SPUG: Parsing (or at least matching) C function prototypes

Bill Campbell bill at celestial.com
Mon Mar 1 19:52:20 PST 2010


On Mon, Mar 01, 2010, Michael R. Wolf wrote:
> In order to create an instrumentation layer in his C code, a friend  
> wants to extract function prototypes from his C code.
>
> His first try worked with regular expressions.
>
> And now his second try also works with regular expressions.
>
> His solution may be "good enough", but on the (likely chance) that he  
> calls me again, does anyone know of code that could help *parse* (or at 
> least recognize with mo' bettah regexp's) his C code?

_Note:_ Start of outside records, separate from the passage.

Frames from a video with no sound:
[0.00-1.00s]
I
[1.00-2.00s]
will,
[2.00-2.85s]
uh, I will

The attached perl script is based on a shell script in the book
``Portable C and Unix System Programming'' by J.E. Lapin.  I
originally wrote this as an exercise as I really didn't
understand the incredibly complex ``sed'' scripts in his.

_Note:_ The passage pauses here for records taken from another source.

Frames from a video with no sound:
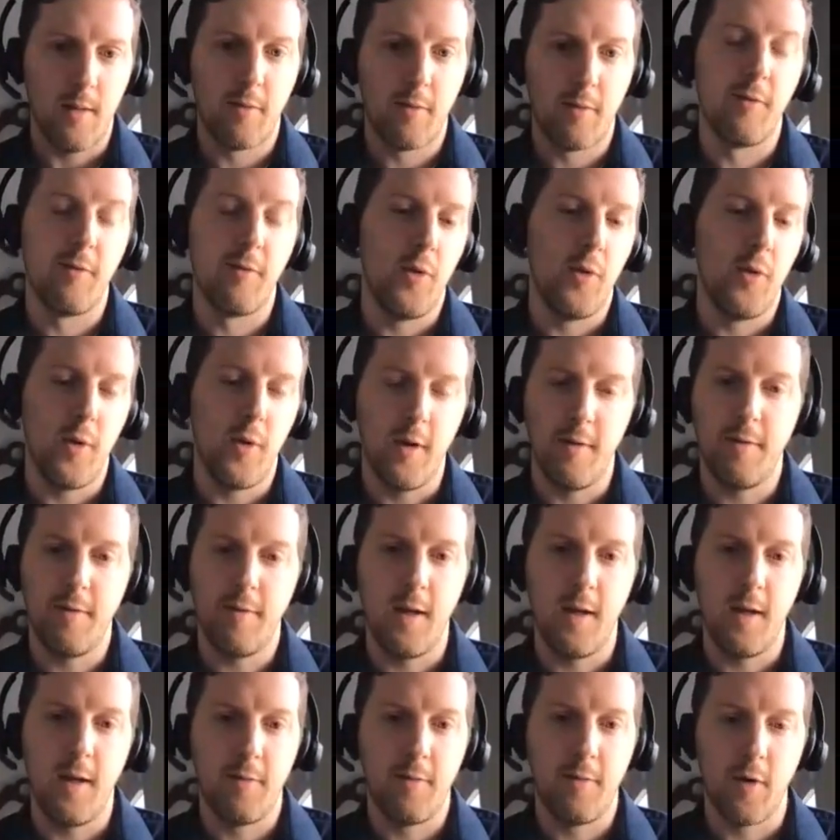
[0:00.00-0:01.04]
food and
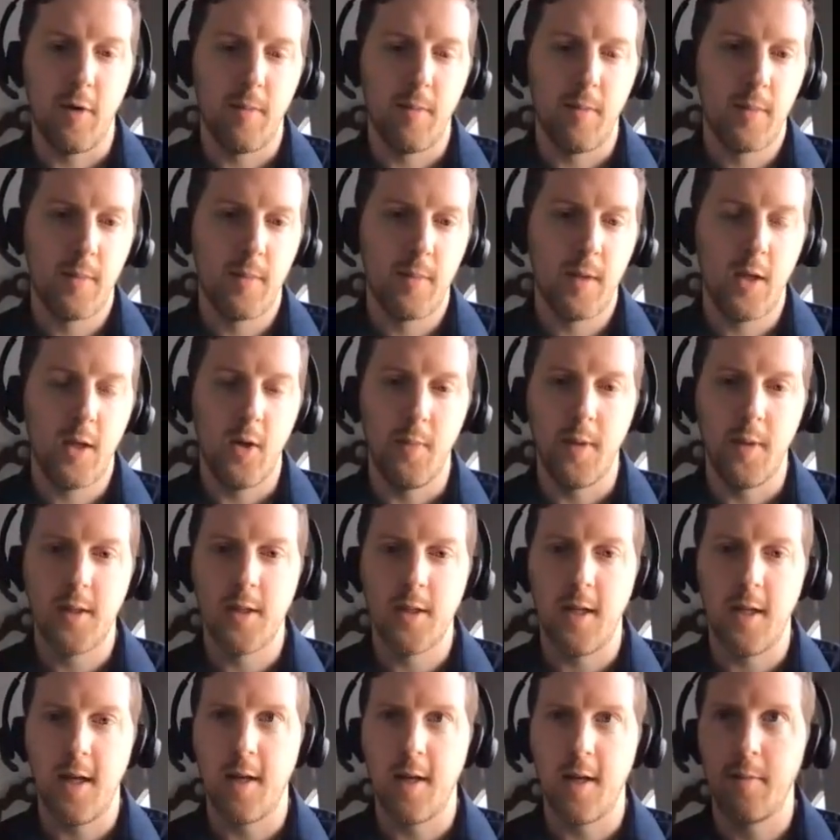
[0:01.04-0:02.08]
feed for
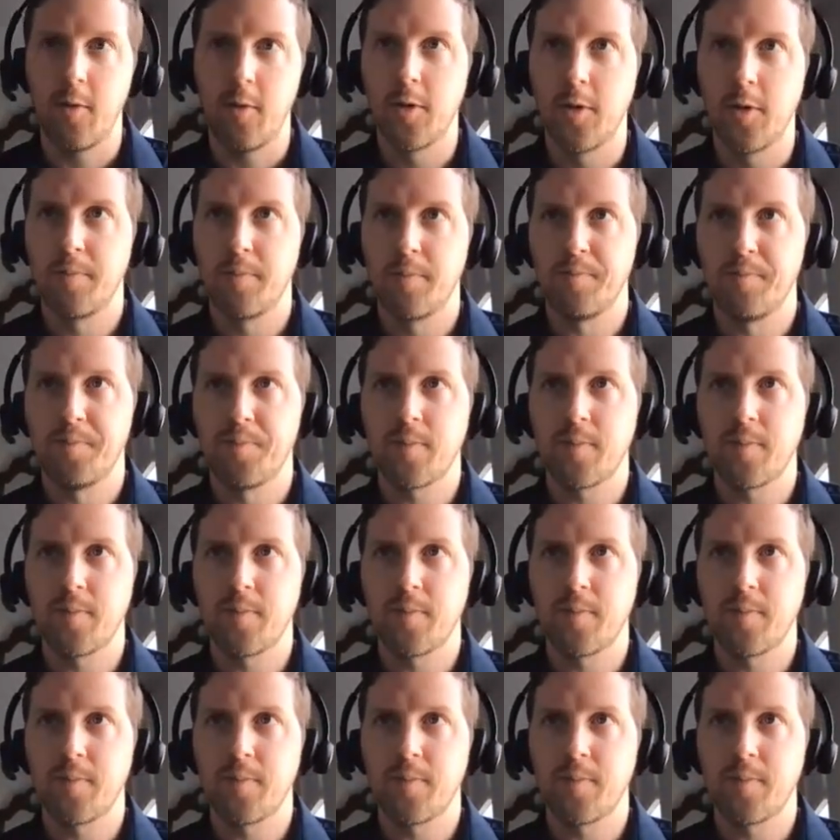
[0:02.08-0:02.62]
humans and animals.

This depends on some defines and minor modifications to the C
code, marking global variables as ``public'' and static variables
as ``private'', and creates a header file containing the
appropriate ``external'' lines for all the .c files in its
arguments.  The defines, which may be generated with the -d
option, are basicall these:

#define public
#define PUBLIC
#define private

Back in the day when I was doing a lot of C programming, I used
this extensively, and it made my life much simpler.

Please no harsh comments about my ancient perl script which dates
back well over 20 years.  It's CBE (Crude But Effective).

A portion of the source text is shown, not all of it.